Nach § 22 wird folgender § 22a eingefügt:
„§ 22a Haftung bei fehlerhaftem Wertpapier-Informationsblatt
(1) Sind in einem veröffentlichten Wertpapier-Informationsblatt nach
§ 3a Absatz 1 Satz 1 für die Beurteilung der Wertpapiere wesentliche Angaben unrichtig oder irreführend oder ist der Warnhinweis nach
§ 3a Absatz 4 nicht enthalten, kann der Erwerber dieser Wertpapiere von denjenigen, von denen der Erlass des Wertpapier-Informationsblatts ausgeht, und vom Anbieter als Gesamtschuldnern die Übernahme der Wertpapiere gegen Erstattung des Erwerbspreises, soweit dieser den ersten Ausgabepreis der Wertpapiere nicht überschreitet, und der mit dem Erwerb verbundenen üblichen Kosten verlangen, sofern das Erwerbsgeschäft nach Veröffentlichung des Wertpapier-Informationsblatts und während der Dauer des öffentlichen Angebots, spätestens jedoch innerhalb von sechs Monaten nach dem ersten öffentlichen Angebot der Wertpapiere im Inland abgeschlossen wurde.
(2) Ist der Erwerber nicht mehr Inhaber der Wertpapiere, so kann er die Zahlung des Unterschiedsbetrags zwischen dem Erwerbspreis, soweit dieser den ersten Ausgabepreis nicht überschreitet, und dem Veräußerungspreis der Wertpapiere sowie der mit dem Erwerb und der Veräußerung verbundenen üblichen Kosten verlangen.
(3) Werden Wertpapiere eines Emittenten mit Sitz im Ausland auch im Ausland öffentlich angeboten, besteht ein Anspruch nach Absatz 1 oder Absatz 2 nur, sofern die Wertpapiere auf Grund eines im Inland abgeschlossenen Geschäfts oder einer ganz oder teilweise im Inland erbrachten Wertpapierdienstleistung erworben wurden."

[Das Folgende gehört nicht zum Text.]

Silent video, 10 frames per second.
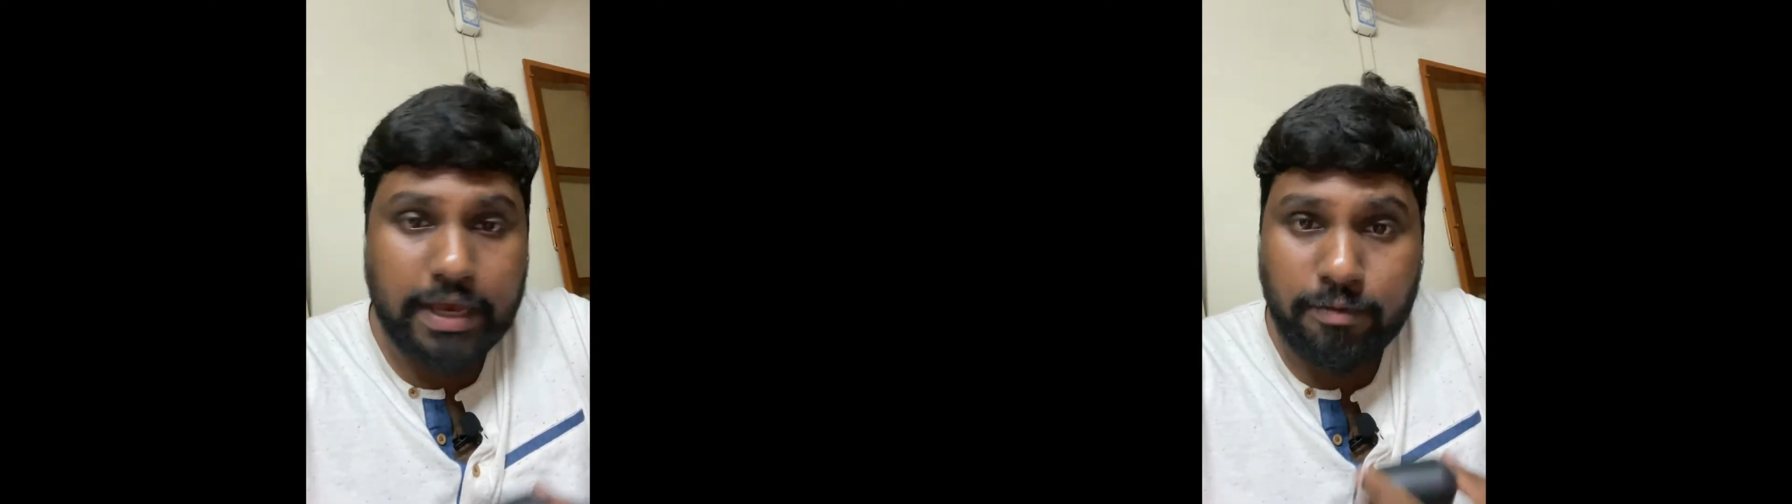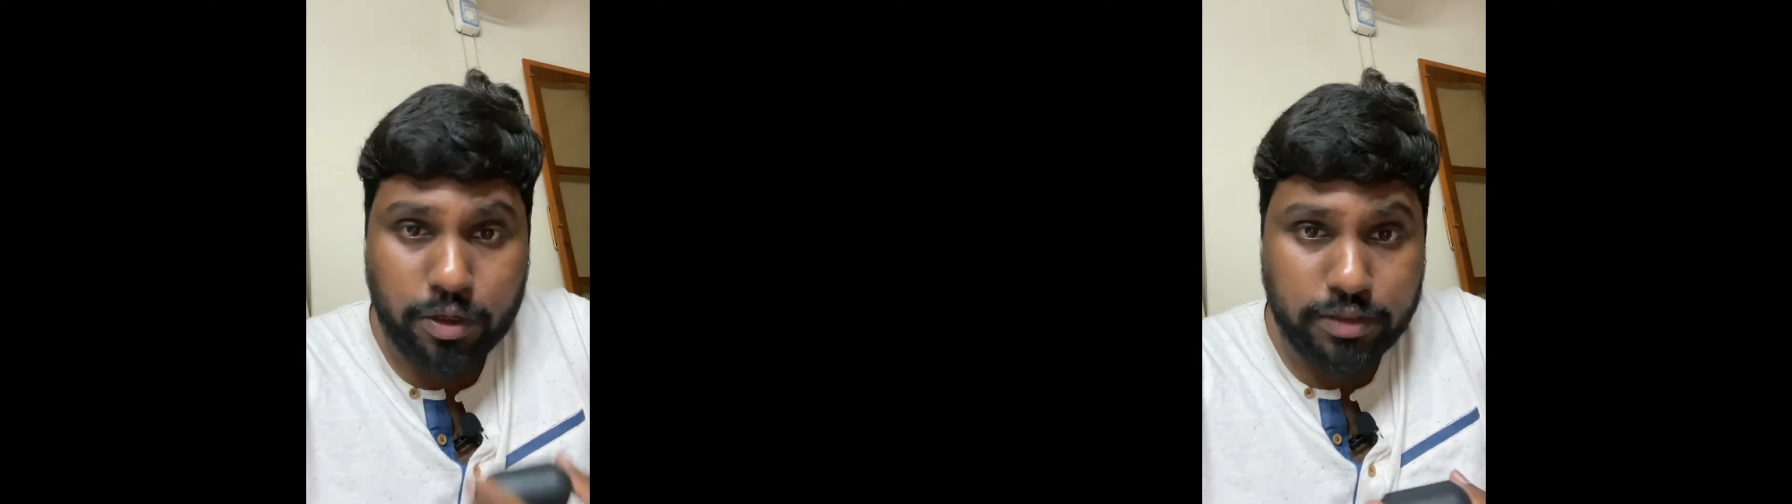
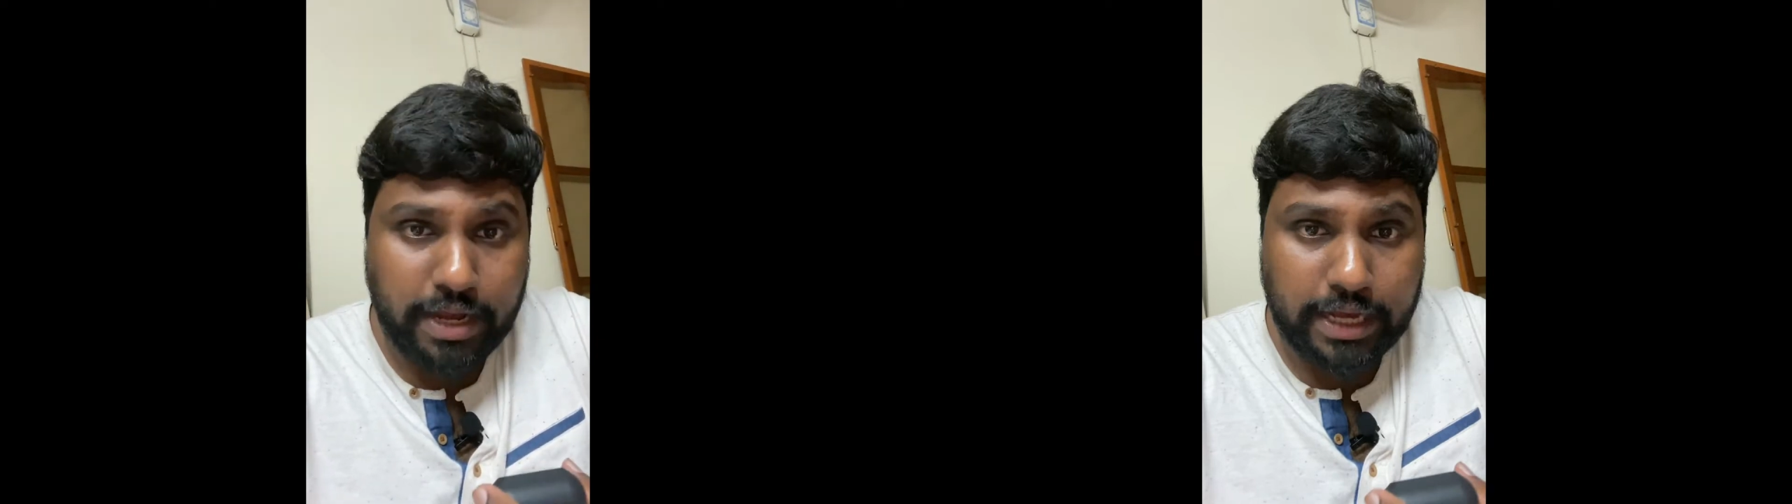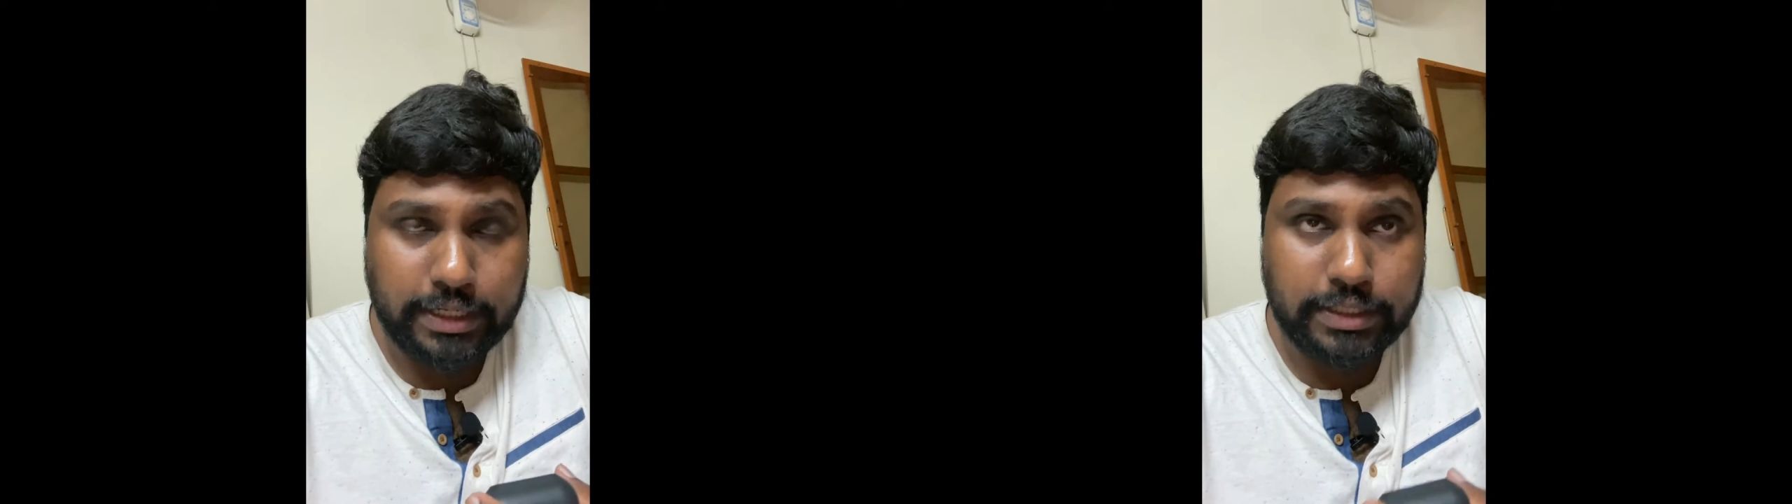I have watched
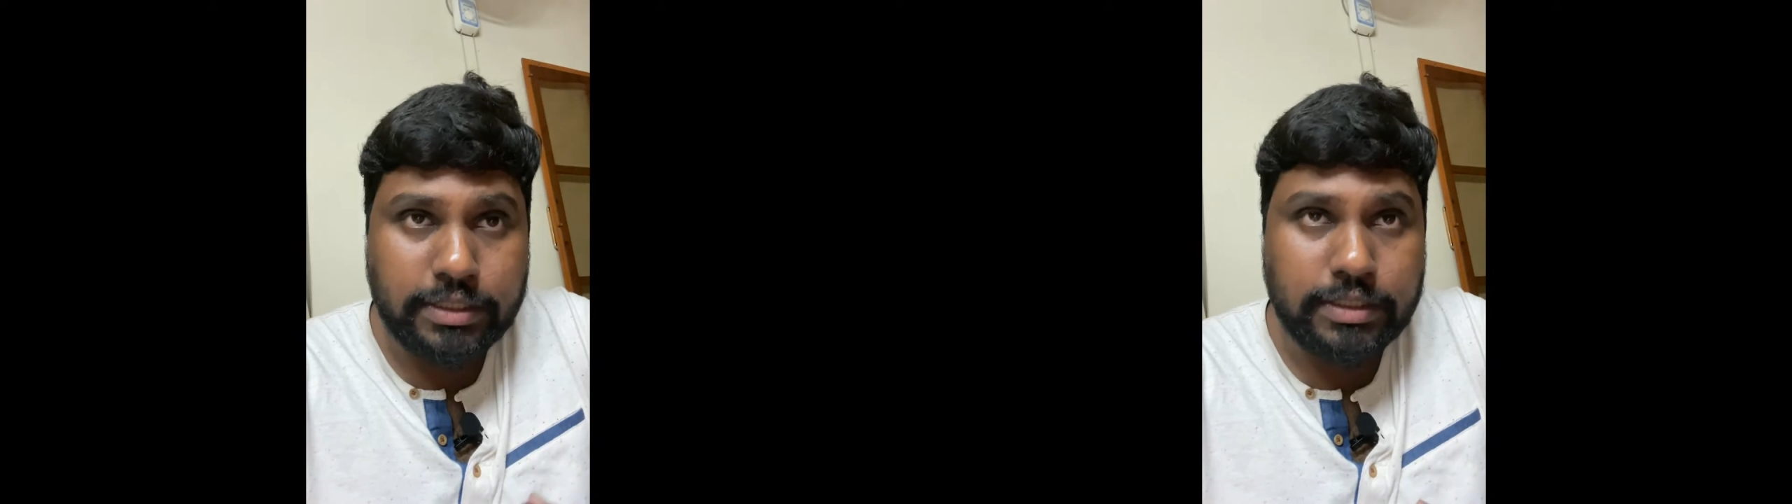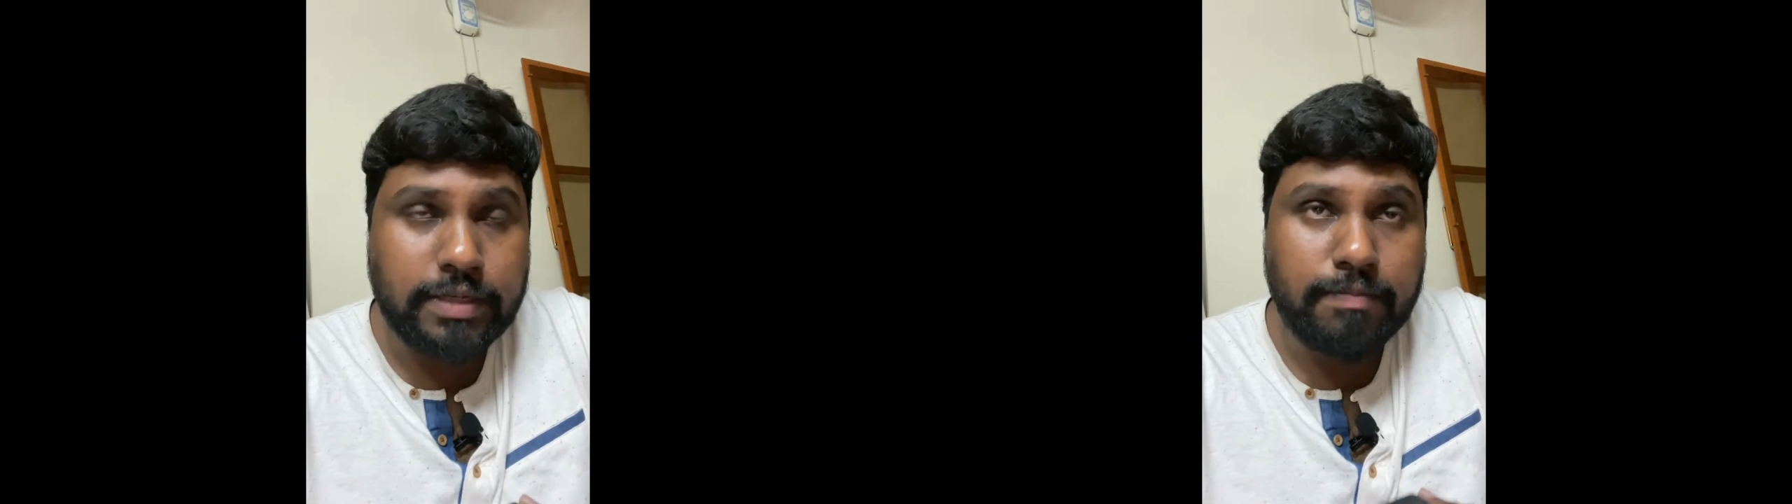
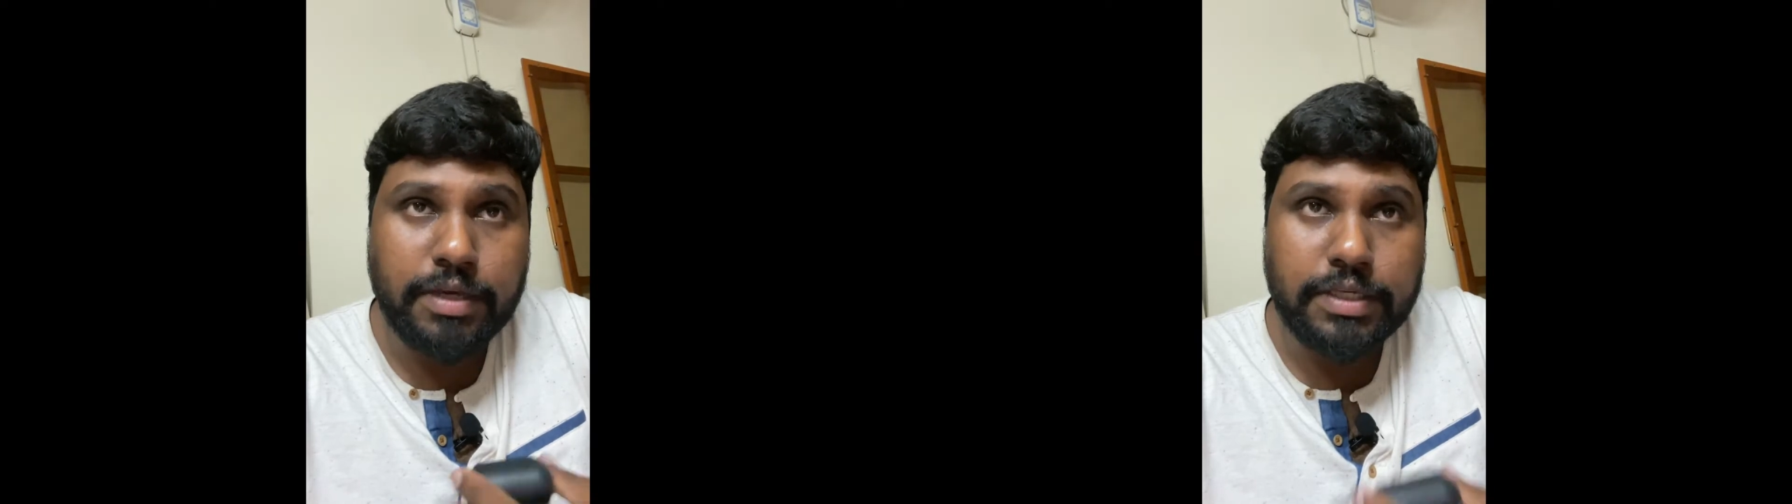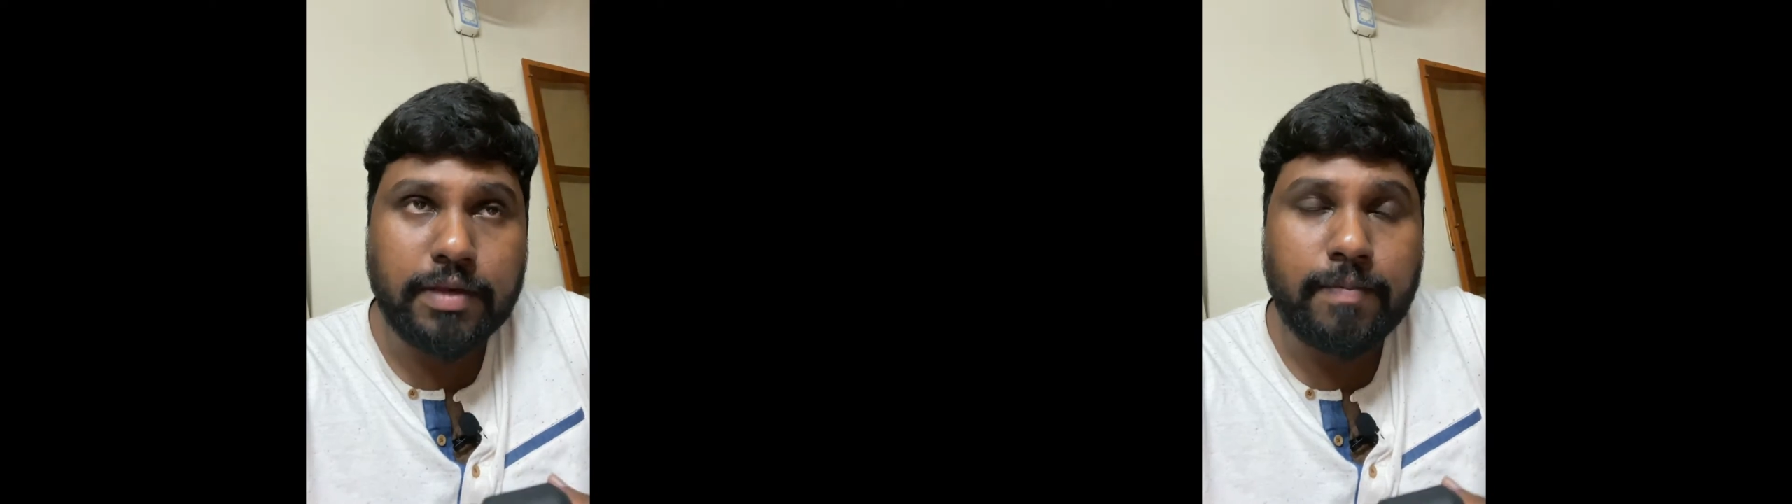Blacklist. It's
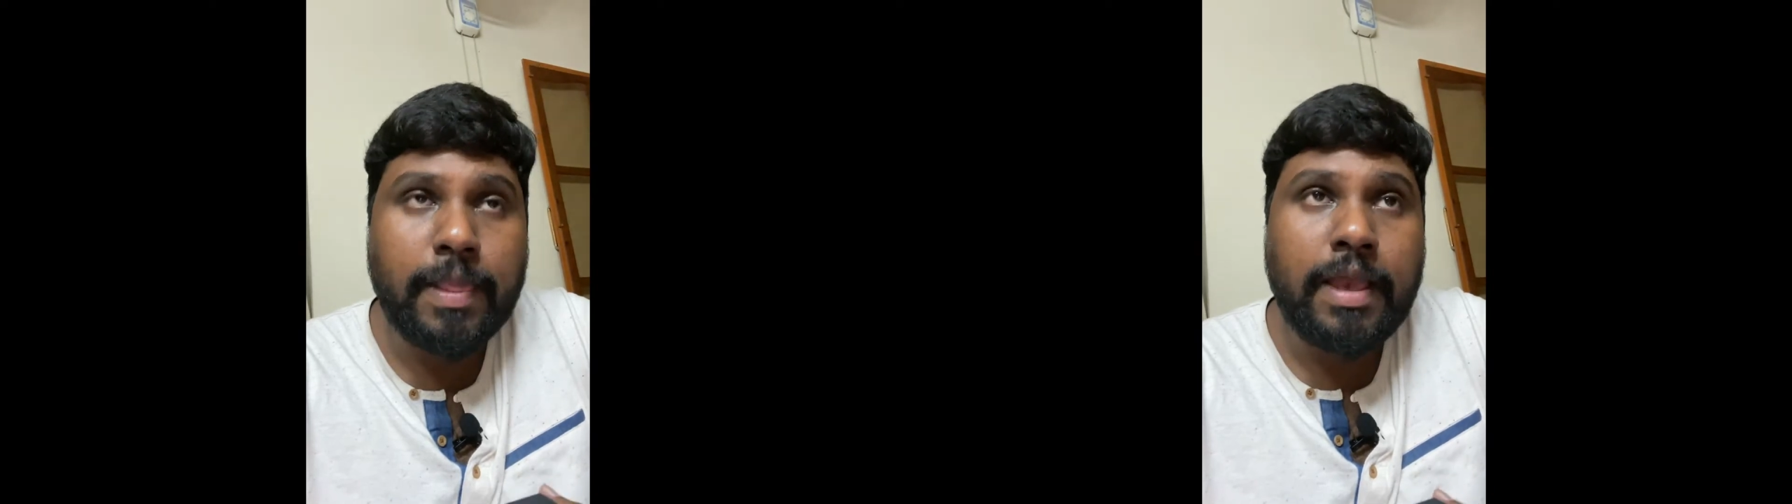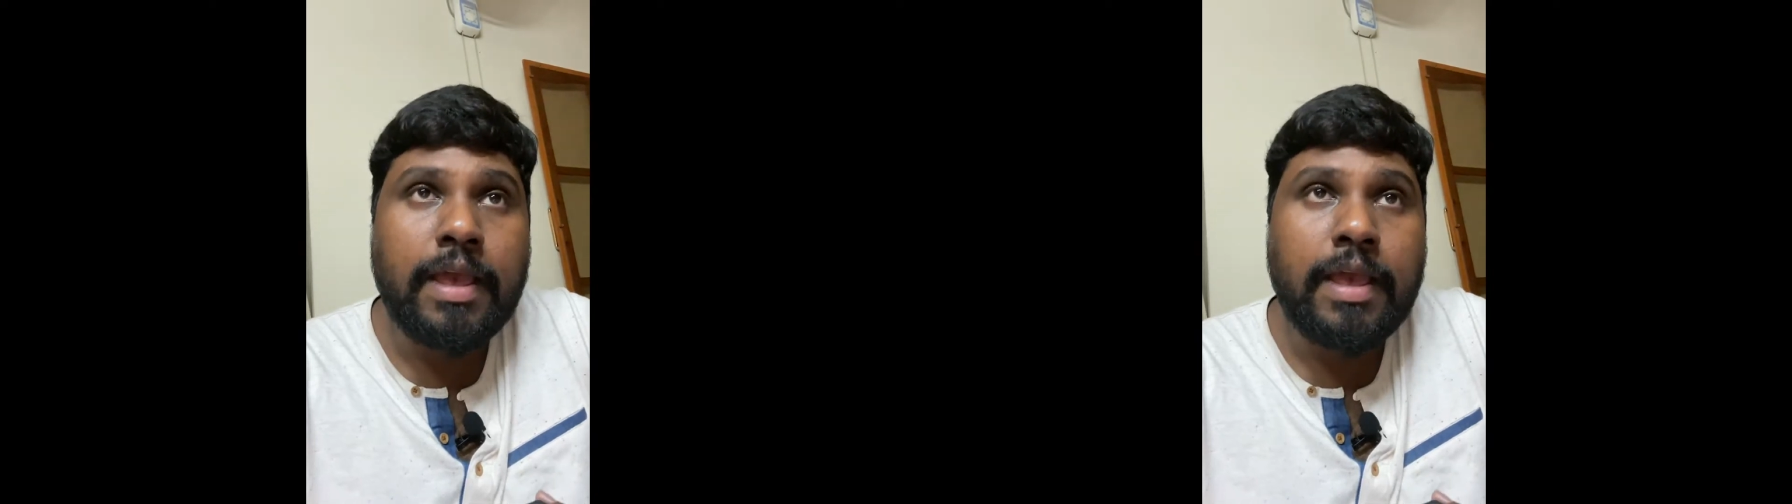amazing.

Nach § 24 wird folgender § 24a eingefügt:
„§ 24a Haftung bei fehlendem Wertpapier-Informationsblatt
(1) Ist ein Wertpapier-Informationsblatt entgegen
§ 3a Absatz 1 Satz 1 nicht veröffentlicht worden, kann der Erwerber von Wertpapieren von dem Emittenten und dem Anbieter als Gesamtschuldnern die Übernahme der Wertpapiere gegen Erstattung des Erwerbspreises, soweit dieser den ersten Erwerbspreis nicht überschreitet, und der mit dem Erwerb verbundenen üblichen Kosten verlangen, sofern das Erwerbsgeschäft vor Veröffentlichung eines Wertpapier-Informationsblatts und während der Dauer des öffentlichen Angebots, spätestens jedoch innerhalb von sechs Monaten nach dem ersten öffentlichen Angebot der Wertpapiere im Inland abgeschlossen wurde.
(2) Ist der Erwerber nicht mehr Inhaber der Wertpapiere, so kann er die Zahlung des Unterschiedsbetrags zwischen dem Erwerbspreis, soweit dieser den ersten Erwerbspreis nicht überschreitet, und dem Veräußerungspreis der Wertpapiere sowie der mit dem Erwerb und der Veräußerung verbundenen üblichen Kosten verlangen. Absatz 1 gilt entsprechend.
(3) Werden Wertpapiere eines Emittenten mit Sitz im Ausland auch im Ausland öffentlich angeboten, besteht ein Anspruch nach Absatz 1 oder Absatz 2 nur, sofern die Wertpapiere auf Grund eines im Inland abgeschlossenen Geschäfts oder einer ganz oder teilweise im Inland erbrachten Wertpapierdienstleistung erworben wurden.
(4) Der Anspruch nach den Absätzen 1 bis 3 besteht nicht, sofern der Erwerber die Pflicht, ein Wertpapier-Informationsblatt zu veröffentlichen, beim Erwerb kannte."